A Study to Investigate the Efficacy and Safety of Dato-DXd with or without Osimertinib Compared with Platinum Based Doublet Chemotherapy in Participants with EGFR-Mutated Locally Advanced or Metastatic Non-Small Cell Lung Cancer - TROPION-Lung15

Inclusion Criteria

• Inclusion Criteria:
• - Histologically or cytologically confirmed non-squamous NSCLC.
• - Must have evidence of documented pre-existing EGFRm information (EGFRm known to be associated with (epidermal growth factor receptor [EGFR] tyrosine kinase inhibitor [TKis] sensitivity [Ex19del, L858R, G719X, S768I, or L861Q], either alone or in combination with other EGFR mutations, which may include T790M).
• - Documented extra-cranial radiologic progression on prior osimertinib monotherapy (as most recent line of treatment) in the adjuvant, locally advanced, or metastatic setting.

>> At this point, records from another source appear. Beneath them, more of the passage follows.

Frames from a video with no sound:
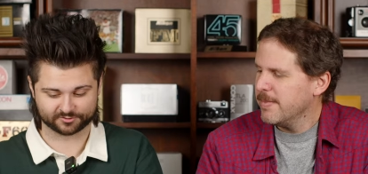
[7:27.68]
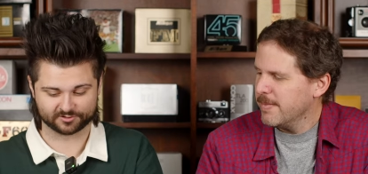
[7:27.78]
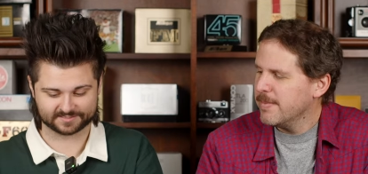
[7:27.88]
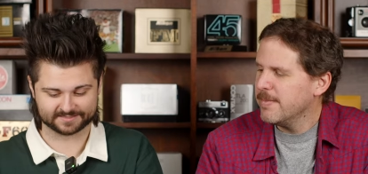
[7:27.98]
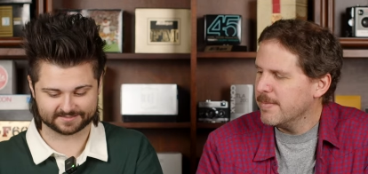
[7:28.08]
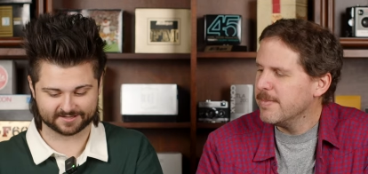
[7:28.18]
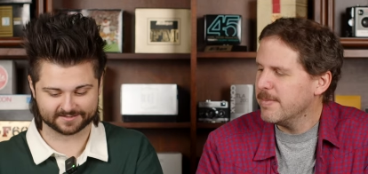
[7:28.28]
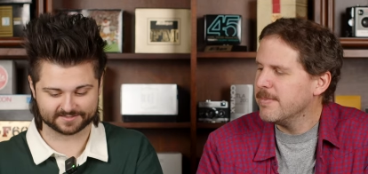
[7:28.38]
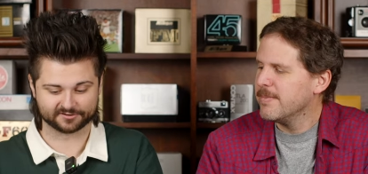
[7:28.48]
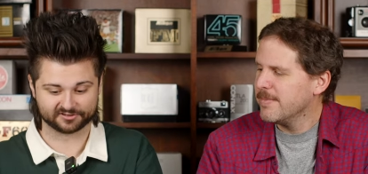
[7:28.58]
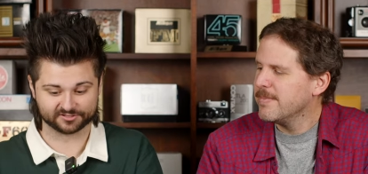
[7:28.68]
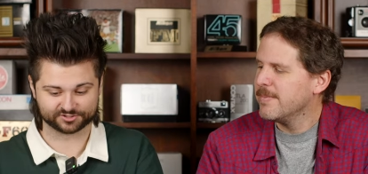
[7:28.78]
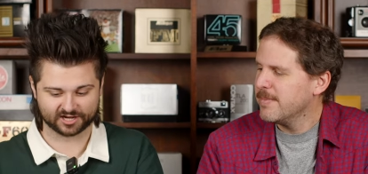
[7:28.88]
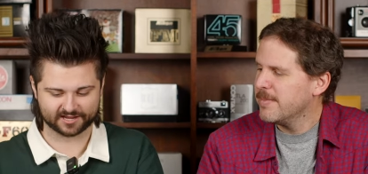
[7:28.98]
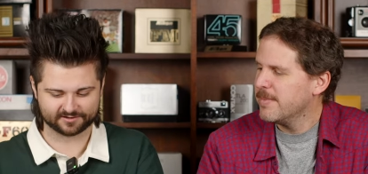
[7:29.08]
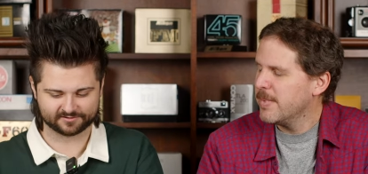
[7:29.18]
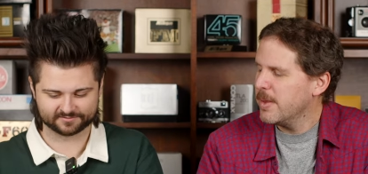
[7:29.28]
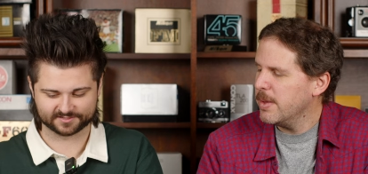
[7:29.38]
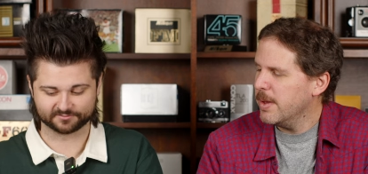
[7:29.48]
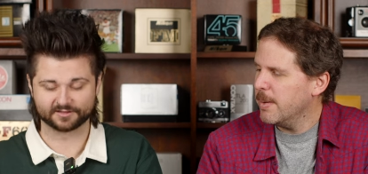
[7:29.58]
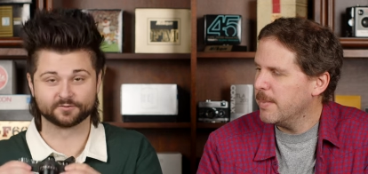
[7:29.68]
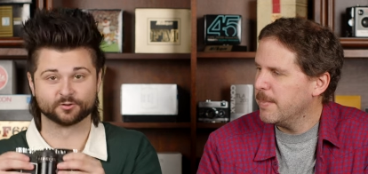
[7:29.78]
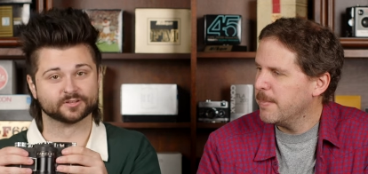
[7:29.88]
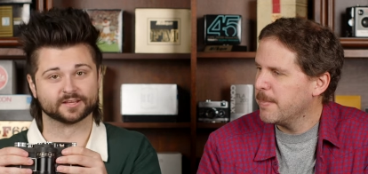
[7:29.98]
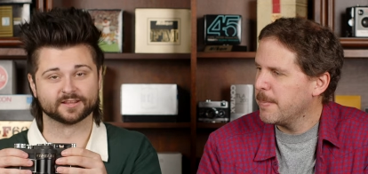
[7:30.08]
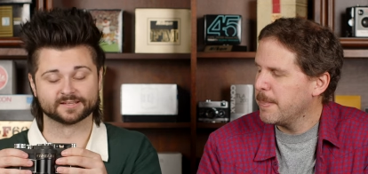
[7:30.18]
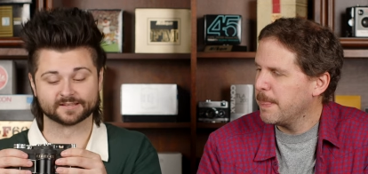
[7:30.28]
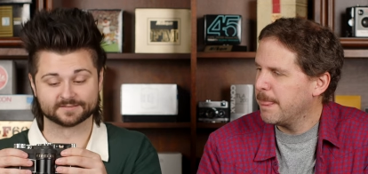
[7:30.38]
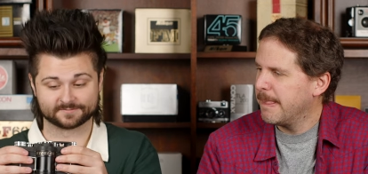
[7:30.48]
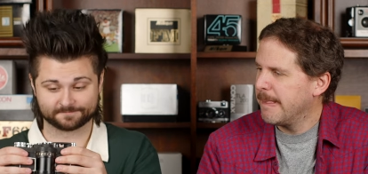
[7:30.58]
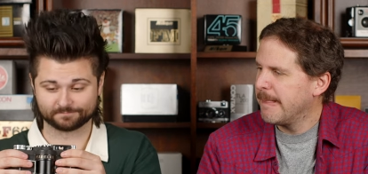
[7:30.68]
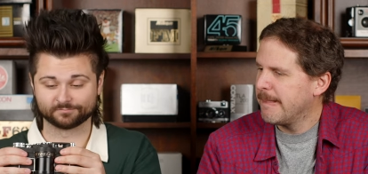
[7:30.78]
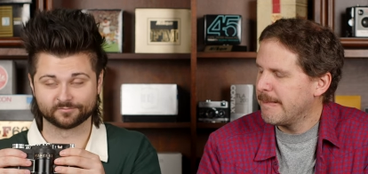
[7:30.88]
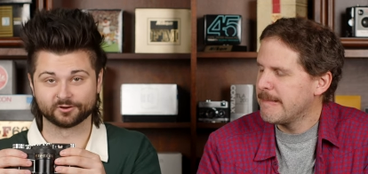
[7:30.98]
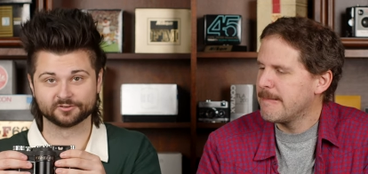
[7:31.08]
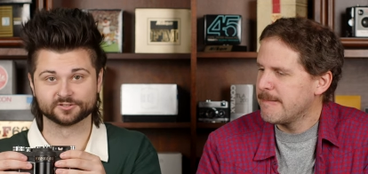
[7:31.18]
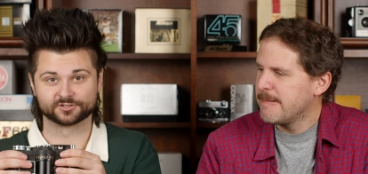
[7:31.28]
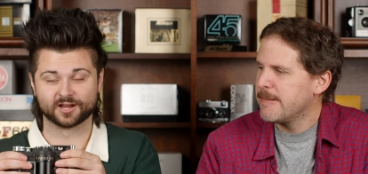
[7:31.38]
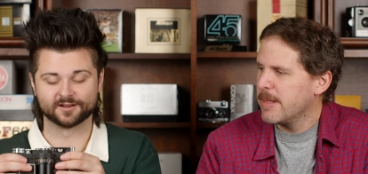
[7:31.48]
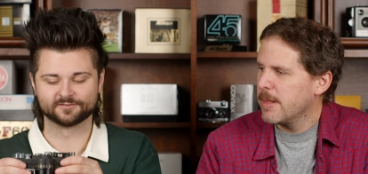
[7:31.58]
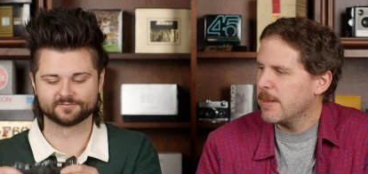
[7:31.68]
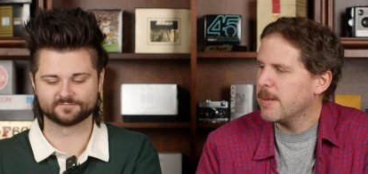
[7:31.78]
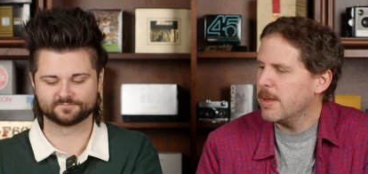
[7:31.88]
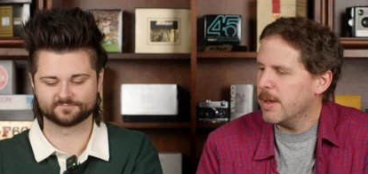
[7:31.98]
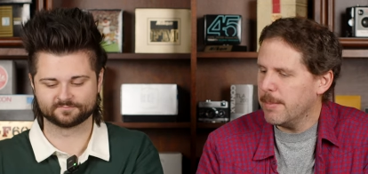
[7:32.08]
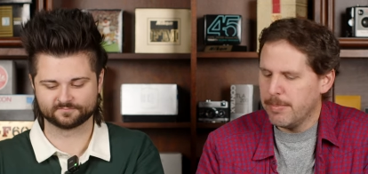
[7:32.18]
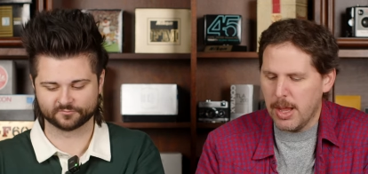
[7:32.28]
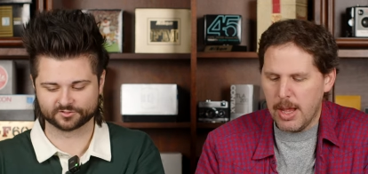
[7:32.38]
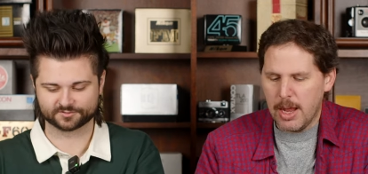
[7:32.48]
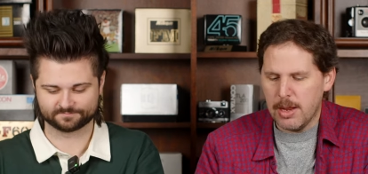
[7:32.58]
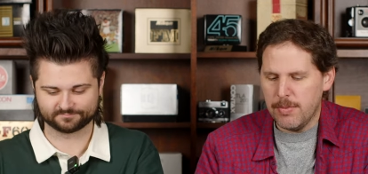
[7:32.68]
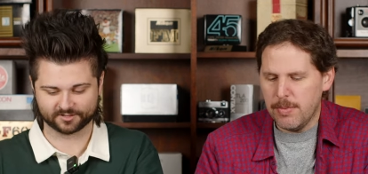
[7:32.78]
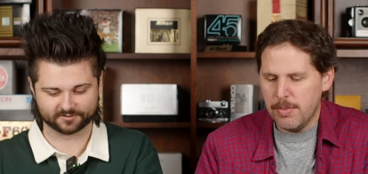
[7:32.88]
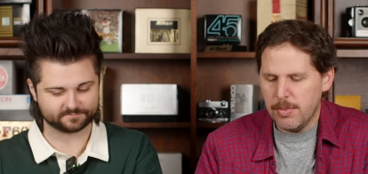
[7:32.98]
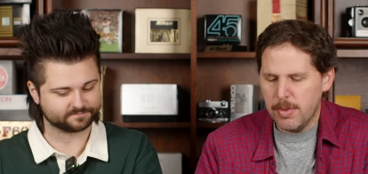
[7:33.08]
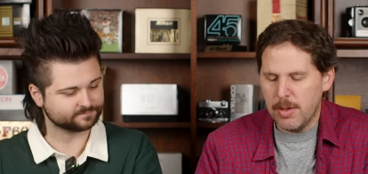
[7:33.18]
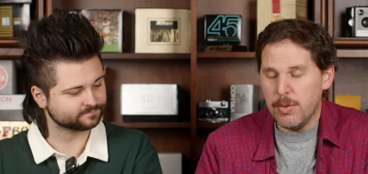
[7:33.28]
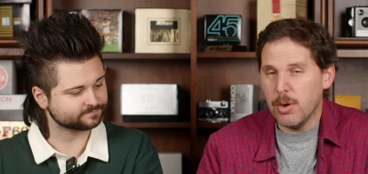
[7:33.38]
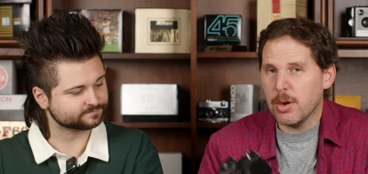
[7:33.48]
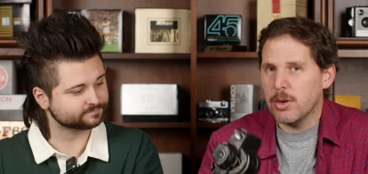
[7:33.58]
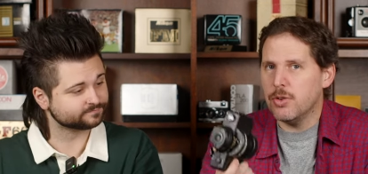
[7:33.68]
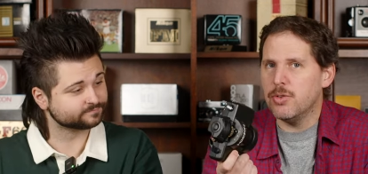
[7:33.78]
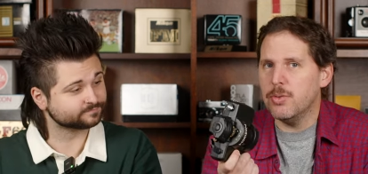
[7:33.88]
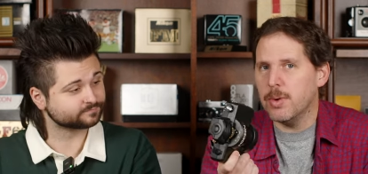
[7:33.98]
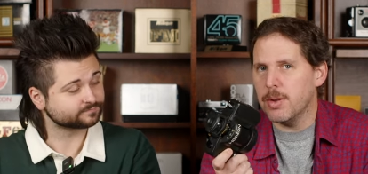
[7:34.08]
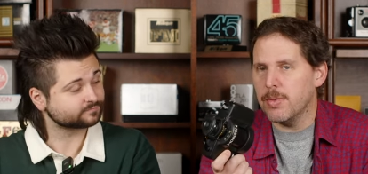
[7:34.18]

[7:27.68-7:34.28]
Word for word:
Speaker 1: cross these lines, they're in the shot. So yeah. even holding it like this, they're in the shot. Yeah. Which and if, yeah.
Speaker 2: if you are going to shoot one of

• - Less than or equal to (<=2) prior lines of EGFR TKIs (osimertinib is the only permitted prior third generation EGFR TKI).
• - At least one lesion, not previously irradiated, that qualifies as a RECIST v1.1 TL at baseline and can be accurately measured at baseline.

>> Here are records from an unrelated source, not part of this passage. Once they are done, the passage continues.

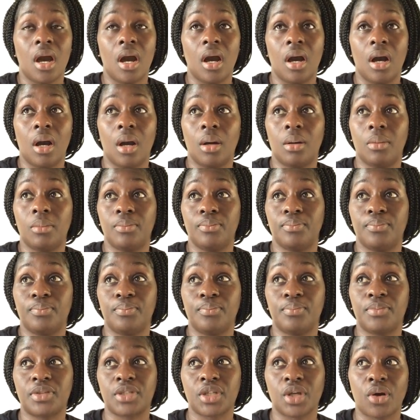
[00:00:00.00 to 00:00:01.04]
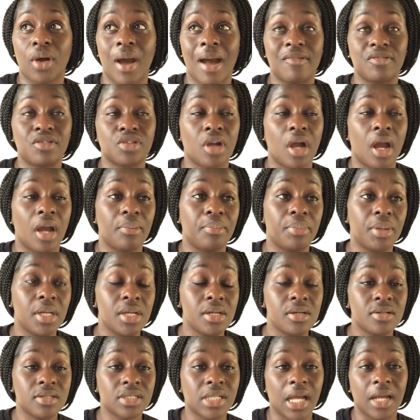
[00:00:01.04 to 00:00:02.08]
Um, so I've tried
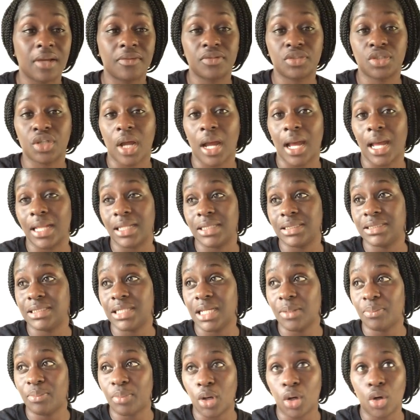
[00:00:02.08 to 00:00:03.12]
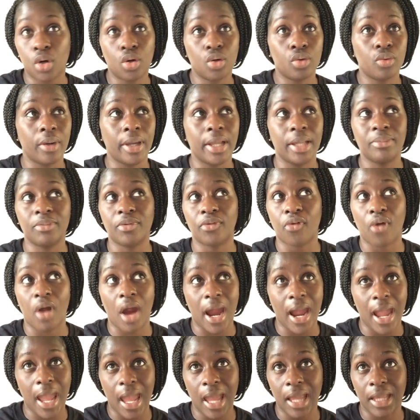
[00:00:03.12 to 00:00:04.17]
pills, I've tried Depo way before
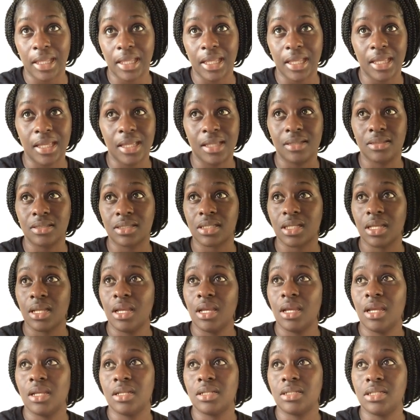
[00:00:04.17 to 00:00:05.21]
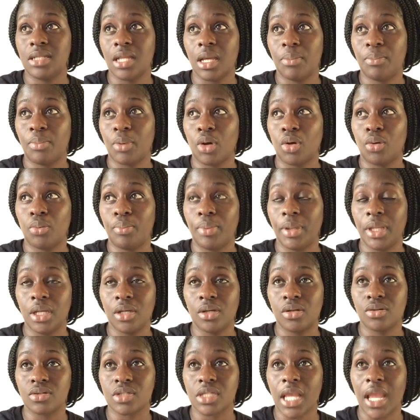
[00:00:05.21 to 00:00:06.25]
I had kids, Depo
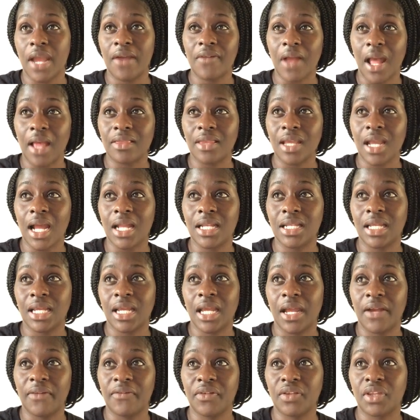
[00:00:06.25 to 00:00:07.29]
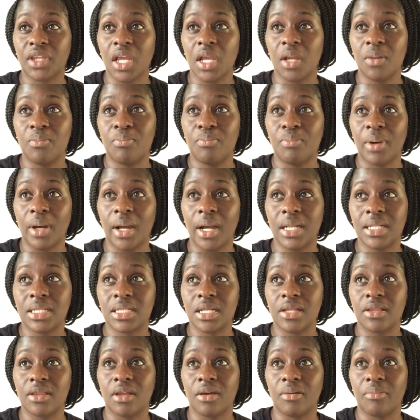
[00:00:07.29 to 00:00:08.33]
pills, every, I think I did everything
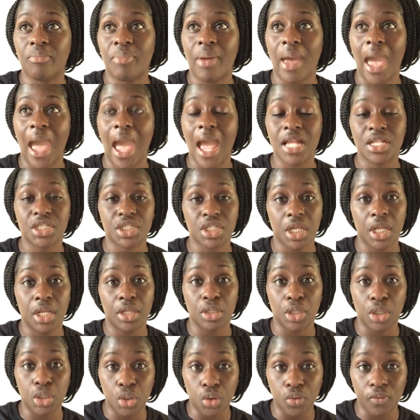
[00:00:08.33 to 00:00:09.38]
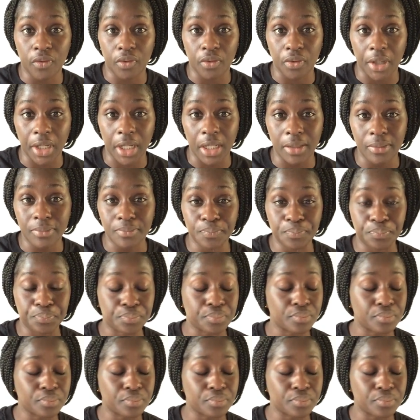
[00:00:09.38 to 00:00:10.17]
but the patch and the NuvaRing,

• - World Health Organization (WHO)/Eastern Cooperative Oncology Group (ECOG) performance status of 0 or 1.
• - Adequate bone marrow reserve and organ function within 7 days before randomization.
• Exclusion Criteria:
• - Use of chemotherapy, vascular endothelial growth factor inhibitor, immunotherapy or any anti-cancer therapy in the metastatic setting. Platinum-based chemotherapy in non-metastatic setting within 12 months prior to randomization.
• - History of another primary malignancy except for malignancy treated with curative intent with no known active disease within 2 years before the first dose of study intervention.

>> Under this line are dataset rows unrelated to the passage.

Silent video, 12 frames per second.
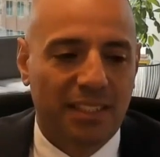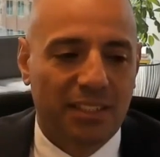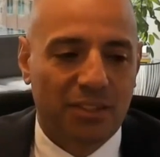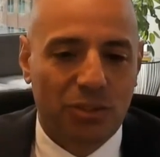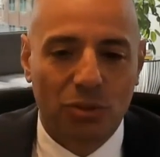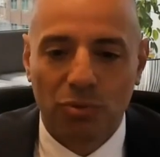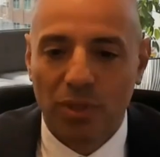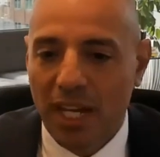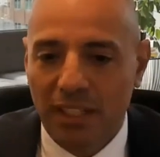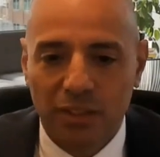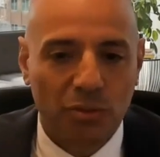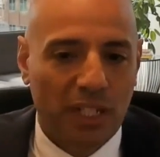to
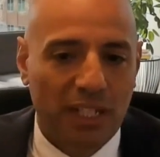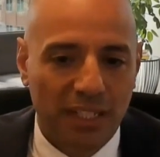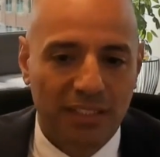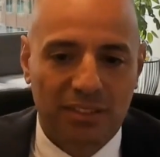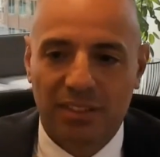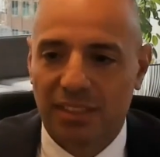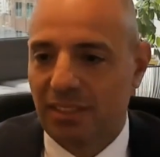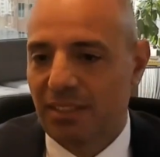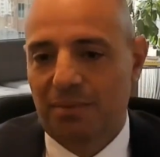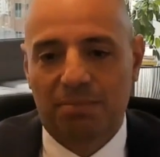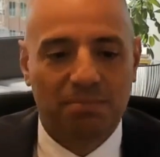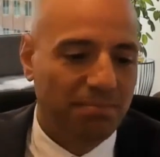react quickly to
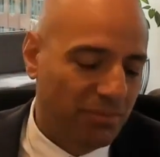this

• - Any evidence of severe or uncontrolled systemic diseases, including, but not limited to active bleeding diseases, active infection, active ILD/pneumonitis, cardiac disease.
• - Has significant third-space fluid retention (example [eg.], ascites or pleural effusion) as judged by the investigator and is not amenable for required repeated drainage.
• - History of non-infectious ILD/pneumonitis including radiation pneumonitis that required steroids or drug-induced ILD, has current ILD/pneumonitis, or has suspected ILD/pneumonitis that cannot be ruled out by imaging at screening.
• - Has severe pulmonary function compromise resulting from intercurrent pulmonary illnesses.
• -Unstable spinal cord compression and/or unstable brain metastases.
• - Participants with symptomatic brain metastases (including leptomeningeal involvement).
• - Clinically significant corneal disease.
• - Uncontrolled infection requiring systemic antibiotics, antivirals, or antifungals, suspected infections or inability to rule out infections. Use of systemic antibiotics within 14 days of randomization.
• - Has known human immunodeficiency virus (HIV) infection that is not well controlled.